/ 16 October 2008

Three horsemen visit Durban

And the fourth is on its way as Niren Tolsi reports on the municipal strike that has left eThekwini in tatters.

In the past weeks the streets of eThekwini appear to have been preparing for the horsemen of the apocalypse.

For three weeks a wildcat bus driver strike has left miserable commuters huddled in lashing rain waiting for taxis or simply forced to walk to their destinations.

The thunder of electric storms sounds like the hooves of Pestilence’s horse drumming in anticipation as the rubbish piles up in the rain because garbage collectors have also been on strike. Nineteen municipal buses and five trucks from the city’s Durban solid waste (DSW) department have been torched — the flames resembling War’s red horse.

The beachfront was a wreck too. From Umgeni River mouth to Addington Beach near the harbour, the Golden Mile was strewn with broken glass and the carnage of a debauched end-of-term celebration by schoolkids, cleaned only a weekend later by scab labour. The chaos has been exacerbated by the malfunctioning traffic lights that have become as ubiquitous to Durban as bunny chow.

This week opposition parties lambasted the municipality for lack of leadership during what the DA called “the biggest crisis the city has encountered in a very long time”.

DA caucus leader John Steenhuisen said he found it “incomprehensible” that the council’s executive committee had not been called out of recess: “The city is being devastated and yet the mayor [Obed Mlaba] feels there is no need to call a meeting. This is really pedestrian leadership. These issues aren’t even on the agenda for next week’s exco meeting,” said Steenhuisen on Wednesday.

Municipal manager Mike Sutcliffe, meanwhile, feels there is a “deeper political issue” behind the strikes, which he said are part of a common thread linked to “criminally motivated xenophobia” earlier this year. Sutcliffe refused to expand on this third force hypothesis.

A more obvious explanation is that the crisis is the result of government policies gone awry.

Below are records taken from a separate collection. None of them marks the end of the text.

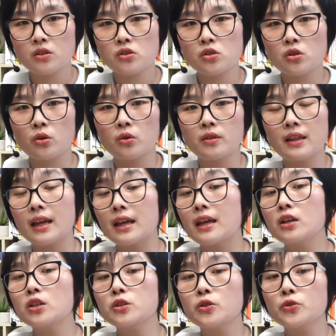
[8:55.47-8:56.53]
So they
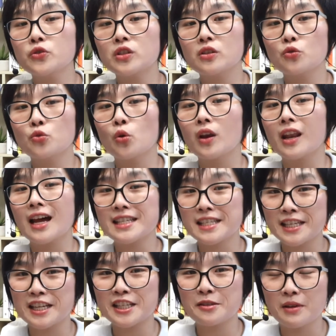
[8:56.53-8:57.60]
include your
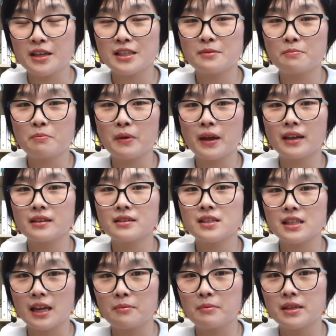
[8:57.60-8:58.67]
last 6 months bank
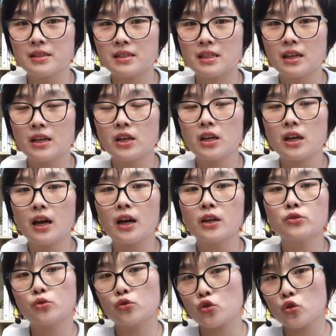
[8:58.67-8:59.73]
statements
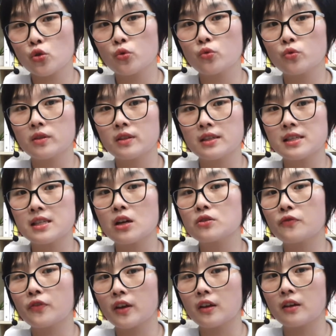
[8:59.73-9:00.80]
to show the
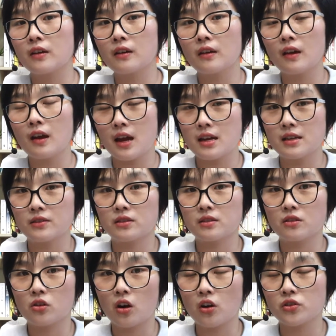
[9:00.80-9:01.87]
sales figure
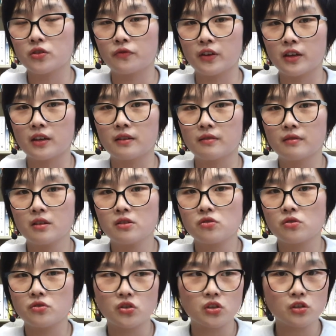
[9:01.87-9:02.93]
and cost figure.
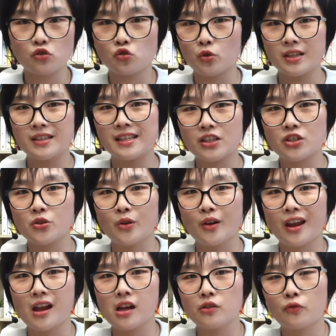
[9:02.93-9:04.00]
So it's just a transactional
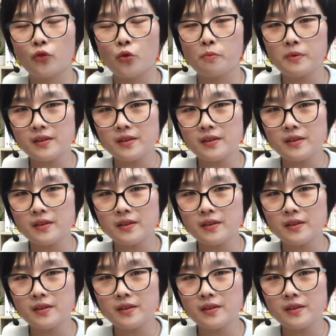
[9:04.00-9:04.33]
account for your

The bus drivers’ strike was triggered when the city bought back its bus fleet from Remant Alton at the end of August for R405-million after selling the service for R70-million in 2003 in a black economic empowerment deal. Despite the buy-back, Remant Alton will continue running the service and disaffected drivers are demanding to be re-employed by the municipality. The municipality has refused, claiming it is not allowed to function as both regulator and operator.

The garbage build-up came after the city outsourced parts of its clean-up operation to independent agencies, causing 200 temporary workers to go on strike, demanding permanent employment by DSW.

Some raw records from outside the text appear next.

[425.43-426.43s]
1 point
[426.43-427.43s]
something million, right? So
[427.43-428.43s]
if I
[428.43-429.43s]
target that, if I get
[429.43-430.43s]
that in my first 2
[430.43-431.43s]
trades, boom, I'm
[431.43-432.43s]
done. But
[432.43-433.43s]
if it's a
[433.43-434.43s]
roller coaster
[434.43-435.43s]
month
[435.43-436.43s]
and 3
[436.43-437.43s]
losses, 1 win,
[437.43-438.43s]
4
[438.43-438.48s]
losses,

Alfred Dludlu is spokesperson for the South African Agent Labour Brokers Workers Movement, a body created to deal with the demands of both bus drivers and cleaners.

He said that what should have been an opportunity for small enterprises to tender for contracts, with employees also benefiting, has been hijacked by a “corrupt politically connected” cabal.

“We want permanent employment, not the slavery of agency work. There is a lot of corruption involved in who gets the cleaning tenders and these people pay us as little asR1 200 a month,” said Dludlu.

While the DA’s Steenhuisen has called for a code of practice to ensure outsourcing of municipal functions does not lead to economic opportunism, Sutcliffe refuted the notion that the current situation turned a blind eye to workers and was anti-poor.

He called the rubbish collectors’ demands “absolutely outrageous” and tantamount to “kidnapping”. Sutcliffe said the municipality would hire more permanent cleaners in the next two years but there would be “no jumping to the front of the queue”. Sutcliffe also dismissed the notion that greater vigilance by the municipality when handing out tenders and contracts might have averted the two strikes.

This is despite repeated criticism levelled at Remant Alton since 2003 for its unreliable service, constantly breaking fleet and poor working conditions. In 2006 the provincial transport department took 63 unsafe Remant Alton buses off the road, with then director general Kwazi Mbanjwa describing them as “mobile graves”.

“When we worked for the municipality we were earning R7 000 upwards and when we started at Remant Alton we earned R4 000 a month without benefits. In 2008 we are still nowhere near the R7 000 we were earning in 2003,” said one bus driver, Famine hovering above.

Remant Alton has several politically connected businessmen, including Diliza Mji and Rajan Naidoo, on its board. Its executive officer, Paul Rush, said an agreement, which included the rehiring of more than 900 drivers fired two weeks ago, was reached with the various unions last Friday, but it was rejected by drivers. Remant Alton announced this week it would close “indefinitely”.

Bus driver Bongani Ndlovu said his co-workers had formed a committee to deal with their demands rather than turn to the unions “who are doing nothing for us”. “Everything at Remant Alton is upside down,” said Ndlovu, claiming drivers had “not seen” the benefits of a 30% stake they were promised in 2003 and that provident fund money had been deducted but not deposited into accounts.

With trucks burning, allegations of striker intimidation and a city march planned for Friday, eThekwini still awaits the final horseman: Death.